La peine varie selon que la condition a été obtenue ou non : l’exigence formulée suffit à consommer l’infraction, son succès n’en est qu’un facteur d’aggravation. Ce point est fréquemment mal apprécié dans les plaintes initiales.
Peine : 1 à 5 ans si la condition est obtenue.
Art. 169.2º CP
Menaces non conditionnelles
Menace grave sans exigence de condition : la qualification courante dans les conflits personnels et de voisinage.
L’absence de condition ne rend pas la qualification plus légère par principe : c’est la gravité du mal annoncé qui la détermine, appréciée au regard de la capacité réelle de son auteur à le mettre à exécution.
Peine : 6 mois à 2 ans d’emprisonnement.
Art. 171 CP
Menace d’un mal non constitutif d’infraction
Menaces conditionnelles portant sur un mal non constitutif d’infraction, y compris la révélation de secrets (chantage).
La frontière avec l’exercice légitime d’un droit est étroite : annoncer que l’on va déposer plainte, saisir une juridiction ou résilier un contrat n’est pas une menace, sauf si l’annonce sert à obtenir un avantage indu.
Peine : 3 mois à 1 an ou amende.
Art. 172 CP
Contraintes
Empêcher par la violence de faire ce que la loi n’interdit pas, ou contraindre à faire ce que l’on ne veut pas : la qualification la plus polyvalente du Code pénal.
La contrainte suppose un empêchement effectif, non une simple gêne, et un comportement dépourvu de tout fondement légitime : celui qui exerce un droit reconnu, même de façon désagréable, ne contraint pas au sens pénal.
Peine : 6 mois à 3 ans ou amende.
Art. 172 ter CP
Harcèlement · stalking
Surveillance, poursuite, prise de contact répétée ou usage indu de données altérant gravement la vie quotidienne.
L’infraction exige une réitération formant une véritable ligne de conduite, ainsi qu’une altération grave et démontrable des habitudes de vie. Des contacts espacés, même désagréables, ne suffisent pas à la caractériser.
Peine : 3 mois à 2 ans ou amende.
Art. 171.7 / 172.3 CP
Contraventions pénales (delito leve)
Menaces et contraintes de faible gravité : procès en contravention pénale, sans emprisonnement mais avec inscription au casier judiciaire.

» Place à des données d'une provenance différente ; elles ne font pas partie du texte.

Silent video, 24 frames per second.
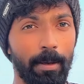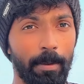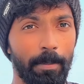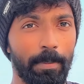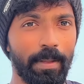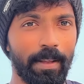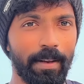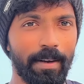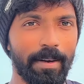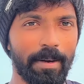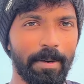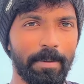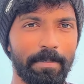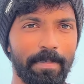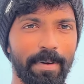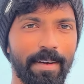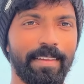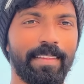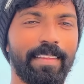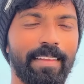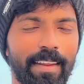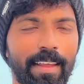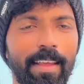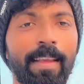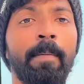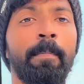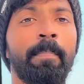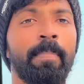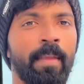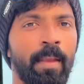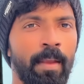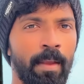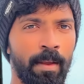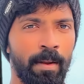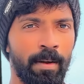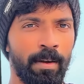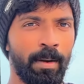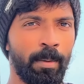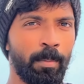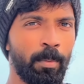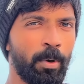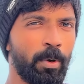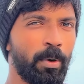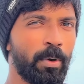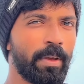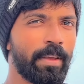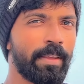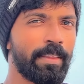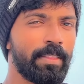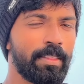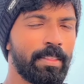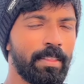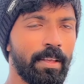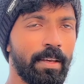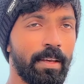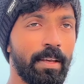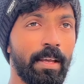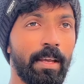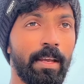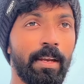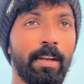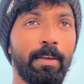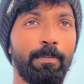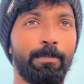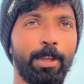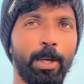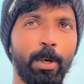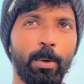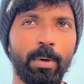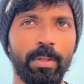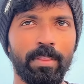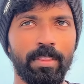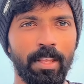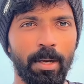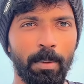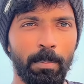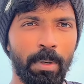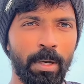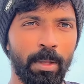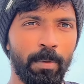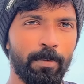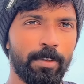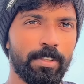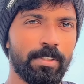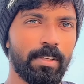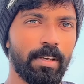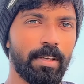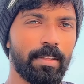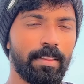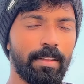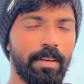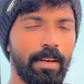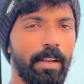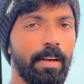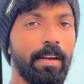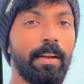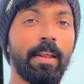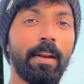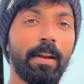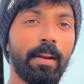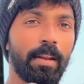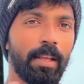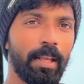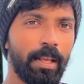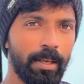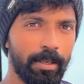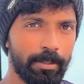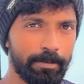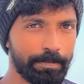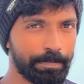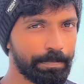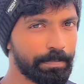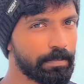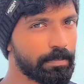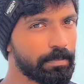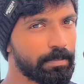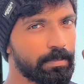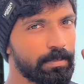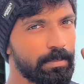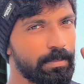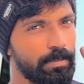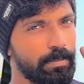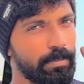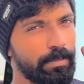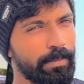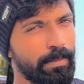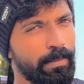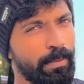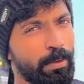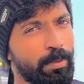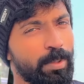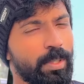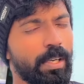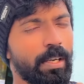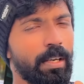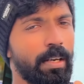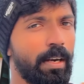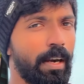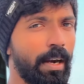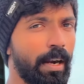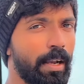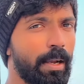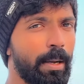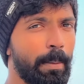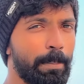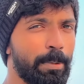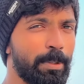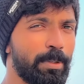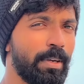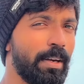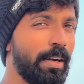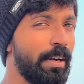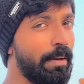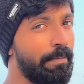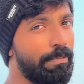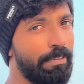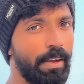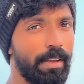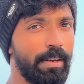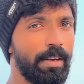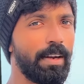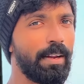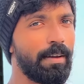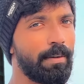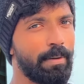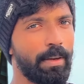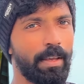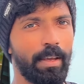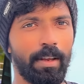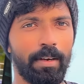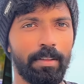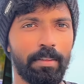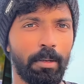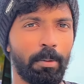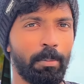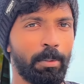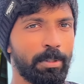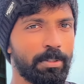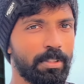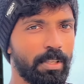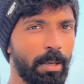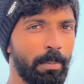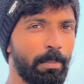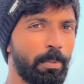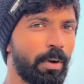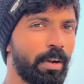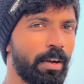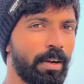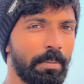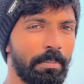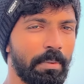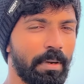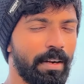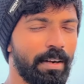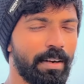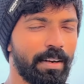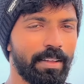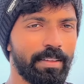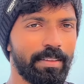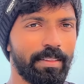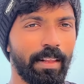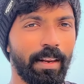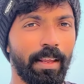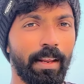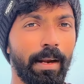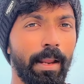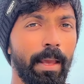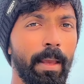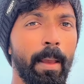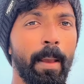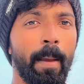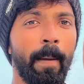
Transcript: அப்படின்ற மாதிரி நம்மளோட இந்த நிவினோட திருமண விஷயத்தில் நிறைய விஷயங்கள் நடக்க போகுது ஆனால் ஃபைனலாக அவங்க யாரை திருமணம் செய்ய போகிறாங்க அப்படின்றது தெரியலை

Le procès se tient rapidement et sans instruction préalable, ce qui laisse peu de temps pour préparer la preuve. C’est précisément pourquoi la préservation immédiate des conversations est déterminante dans ces dossiers.
Peine : amende de 1 à 3 mois.
Art. 173.1 CP
Traitement dégradant
Atteinte grave à l’intégrité morale : harcèlement au travail (mobbing), harcèlement immobilier et actes d’intimidation graves.

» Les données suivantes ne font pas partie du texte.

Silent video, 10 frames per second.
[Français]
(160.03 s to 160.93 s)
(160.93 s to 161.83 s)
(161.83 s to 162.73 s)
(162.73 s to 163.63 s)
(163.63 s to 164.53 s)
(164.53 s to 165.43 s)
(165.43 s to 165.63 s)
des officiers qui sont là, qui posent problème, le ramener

Ce qui distingue cette qualification des simples contraintes est l’atteinte à l’intégrité morale : une conduite qui humilie et avilit, appréciée dans sa durée et son intensité, et non épisode par épisode.
Peine : 6 mois à 2 ans d’emprisonnement.
Art. 243 CP
Extorsion
Violence ou intimidation pour contraindre à un acte patrimonial préjudiciable : la frontière avec le vol et les menaces conditionnelles.

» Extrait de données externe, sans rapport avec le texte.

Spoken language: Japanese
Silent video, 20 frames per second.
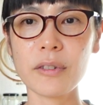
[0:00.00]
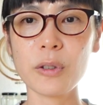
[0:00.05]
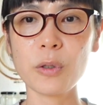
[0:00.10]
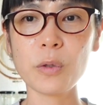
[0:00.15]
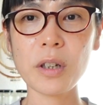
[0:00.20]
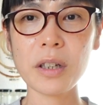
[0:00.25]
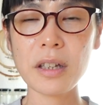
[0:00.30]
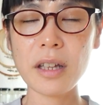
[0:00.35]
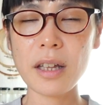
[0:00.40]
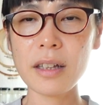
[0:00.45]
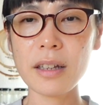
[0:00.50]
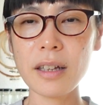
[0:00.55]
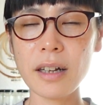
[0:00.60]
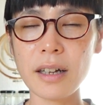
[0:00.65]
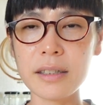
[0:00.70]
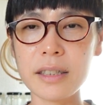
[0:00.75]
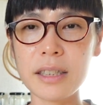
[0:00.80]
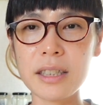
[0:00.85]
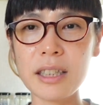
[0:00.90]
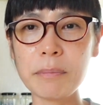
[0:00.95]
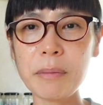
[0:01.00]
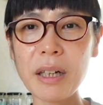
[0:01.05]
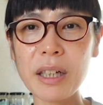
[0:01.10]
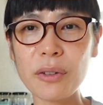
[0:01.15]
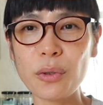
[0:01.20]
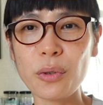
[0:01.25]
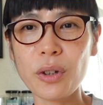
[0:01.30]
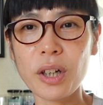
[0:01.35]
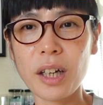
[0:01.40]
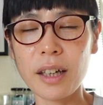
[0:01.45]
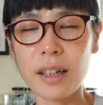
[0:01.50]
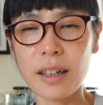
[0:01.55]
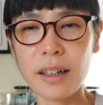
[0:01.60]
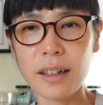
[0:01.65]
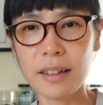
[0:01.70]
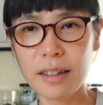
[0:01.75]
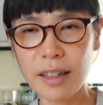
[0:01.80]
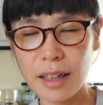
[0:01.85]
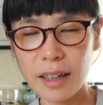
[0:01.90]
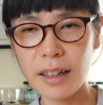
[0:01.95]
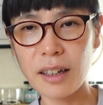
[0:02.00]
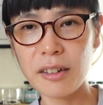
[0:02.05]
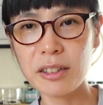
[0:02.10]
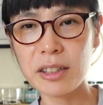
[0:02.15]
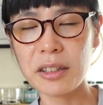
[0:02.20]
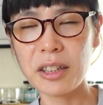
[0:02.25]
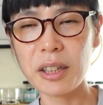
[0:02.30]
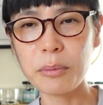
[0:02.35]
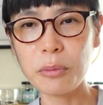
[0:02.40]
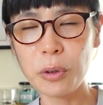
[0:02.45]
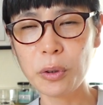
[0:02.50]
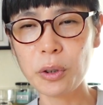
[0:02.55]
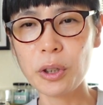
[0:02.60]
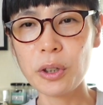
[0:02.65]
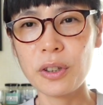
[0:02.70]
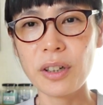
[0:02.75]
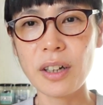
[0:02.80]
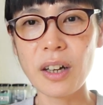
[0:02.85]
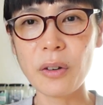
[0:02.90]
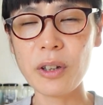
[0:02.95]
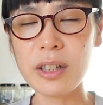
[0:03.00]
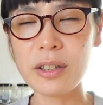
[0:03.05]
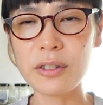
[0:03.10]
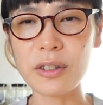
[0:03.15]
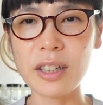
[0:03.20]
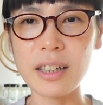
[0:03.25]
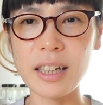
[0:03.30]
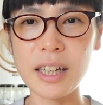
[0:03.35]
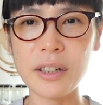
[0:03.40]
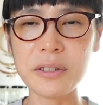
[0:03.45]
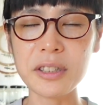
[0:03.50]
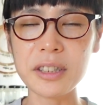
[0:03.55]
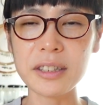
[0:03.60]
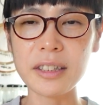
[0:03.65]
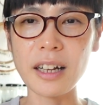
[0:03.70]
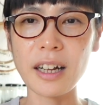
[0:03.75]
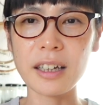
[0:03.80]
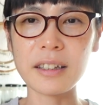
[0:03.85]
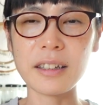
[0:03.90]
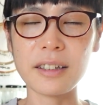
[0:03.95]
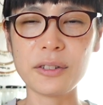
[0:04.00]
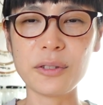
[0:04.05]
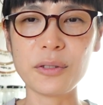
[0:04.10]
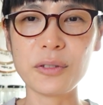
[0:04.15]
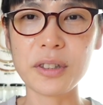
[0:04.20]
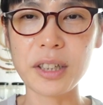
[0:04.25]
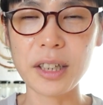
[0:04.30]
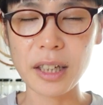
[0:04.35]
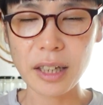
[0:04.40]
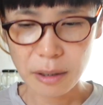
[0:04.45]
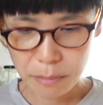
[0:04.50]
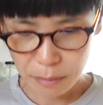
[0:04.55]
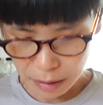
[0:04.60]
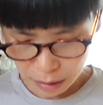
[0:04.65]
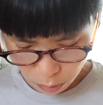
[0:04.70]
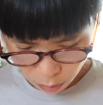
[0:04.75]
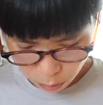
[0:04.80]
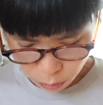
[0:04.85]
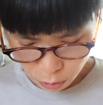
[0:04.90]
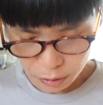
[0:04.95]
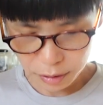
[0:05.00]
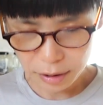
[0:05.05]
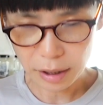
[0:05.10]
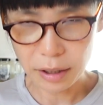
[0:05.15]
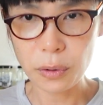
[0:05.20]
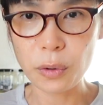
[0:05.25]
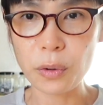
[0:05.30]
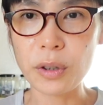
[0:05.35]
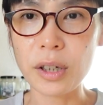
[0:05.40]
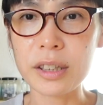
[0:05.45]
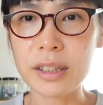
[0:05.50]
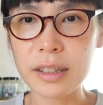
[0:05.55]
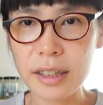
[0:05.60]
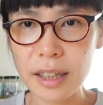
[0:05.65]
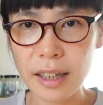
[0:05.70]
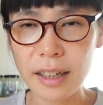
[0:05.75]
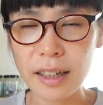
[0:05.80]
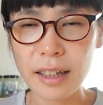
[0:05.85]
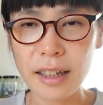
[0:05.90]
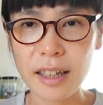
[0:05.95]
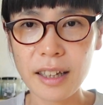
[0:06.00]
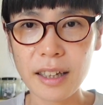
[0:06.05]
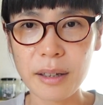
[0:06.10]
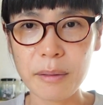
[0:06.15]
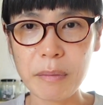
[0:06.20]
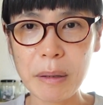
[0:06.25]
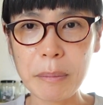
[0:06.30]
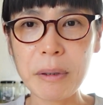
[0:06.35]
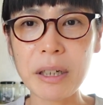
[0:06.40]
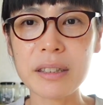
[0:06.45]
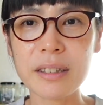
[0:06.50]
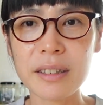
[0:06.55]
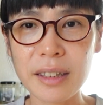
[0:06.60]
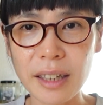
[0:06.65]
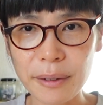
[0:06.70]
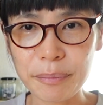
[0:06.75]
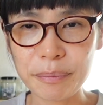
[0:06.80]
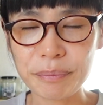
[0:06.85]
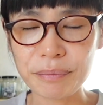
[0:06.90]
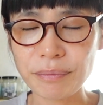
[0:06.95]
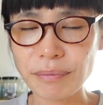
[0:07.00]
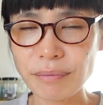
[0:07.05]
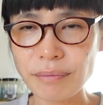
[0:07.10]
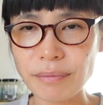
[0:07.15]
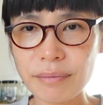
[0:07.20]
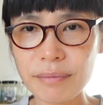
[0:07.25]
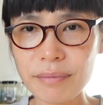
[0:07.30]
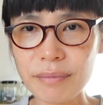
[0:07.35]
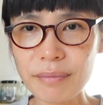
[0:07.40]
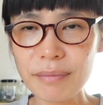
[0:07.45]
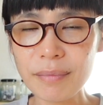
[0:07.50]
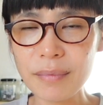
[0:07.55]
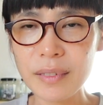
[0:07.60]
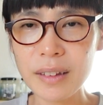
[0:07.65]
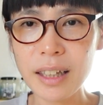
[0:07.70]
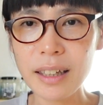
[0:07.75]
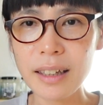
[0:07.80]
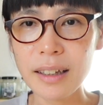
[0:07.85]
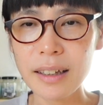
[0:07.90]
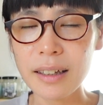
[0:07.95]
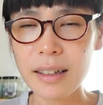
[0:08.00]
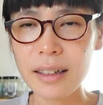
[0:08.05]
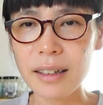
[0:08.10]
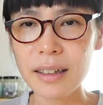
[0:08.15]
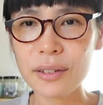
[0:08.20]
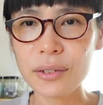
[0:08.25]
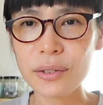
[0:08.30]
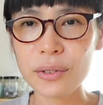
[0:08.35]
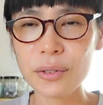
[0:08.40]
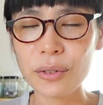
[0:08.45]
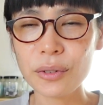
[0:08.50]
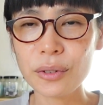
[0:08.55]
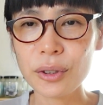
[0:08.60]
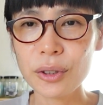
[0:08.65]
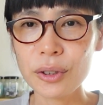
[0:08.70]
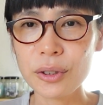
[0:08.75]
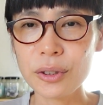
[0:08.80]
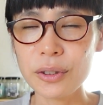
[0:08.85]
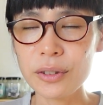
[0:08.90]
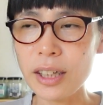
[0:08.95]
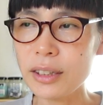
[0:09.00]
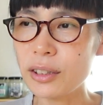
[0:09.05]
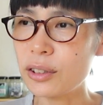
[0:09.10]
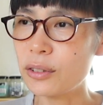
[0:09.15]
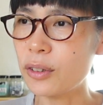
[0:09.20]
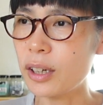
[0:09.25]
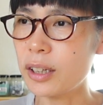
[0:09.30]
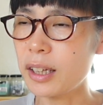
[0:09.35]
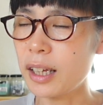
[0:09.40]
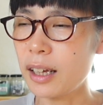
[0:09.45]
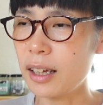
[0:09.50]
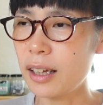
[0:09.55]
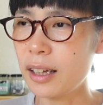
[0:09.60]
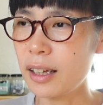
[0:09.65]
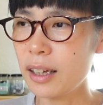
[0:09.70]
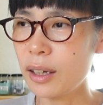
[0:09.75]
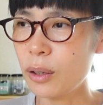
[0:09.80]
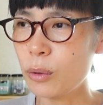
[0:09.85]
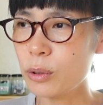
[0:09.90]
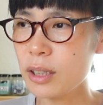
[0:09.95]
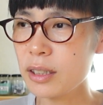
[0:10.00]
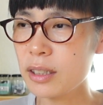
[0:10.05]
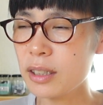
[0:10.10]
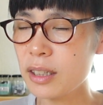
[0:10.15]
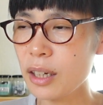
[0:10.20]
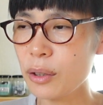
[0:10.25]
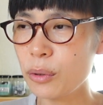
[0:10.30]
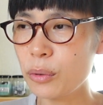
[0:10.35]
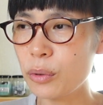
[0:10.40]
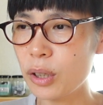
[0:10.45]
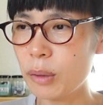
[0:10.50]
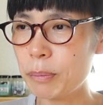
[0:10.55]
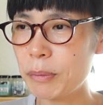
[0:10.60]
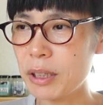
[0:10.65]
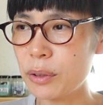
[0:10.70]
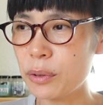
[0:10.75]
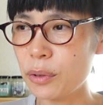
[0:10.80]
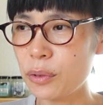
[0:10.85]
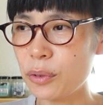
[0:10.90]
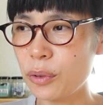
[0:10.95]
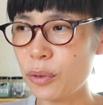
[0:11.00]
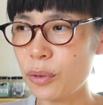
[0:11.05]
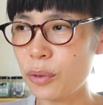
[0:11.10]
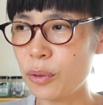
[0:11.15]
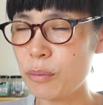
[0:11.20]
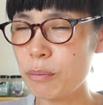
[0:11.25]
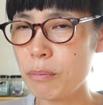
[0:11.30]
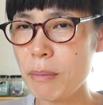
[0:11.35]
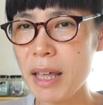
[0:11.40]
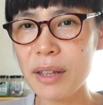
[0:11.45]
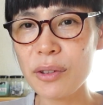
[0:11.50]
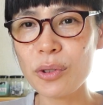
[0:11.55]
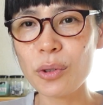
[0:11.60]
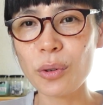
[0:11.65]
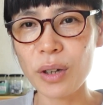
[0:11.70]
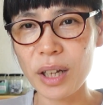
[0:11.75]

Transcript: これでなんかジーパンとかね合わせても可愛く着れるんじゃないかなっていうふうに、まあ、思ったりとかしてみました。であの何て言うのかな私結構やっぱりその麺と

La différence avec les menaces conditionnelles tient à la nature de l’acte exigé : l’extorsion suppose un acte ou une omission de contenu patrimonial accompli par la victime elle-même, et non une simple remise de biens.
Peine : 1 à 5 ans d’emprisonnement.
Art. 468 CP
Violation de mesures
Non-respect des ordonnances d’éloignement ou des interdictions de communiquer prononcées dans ces procédures.
Le consentement de la personne protégée ne fait pas disparaître l’infraction : la mesure émane d’une juridiction et seule celle-ci peut la lever. C’est une source fréquente de poursuites pour des reprises de contact pourtant acceptées de part et d’autre.
Peine : 6 mois à 1 an (en présence d’une ordonnance).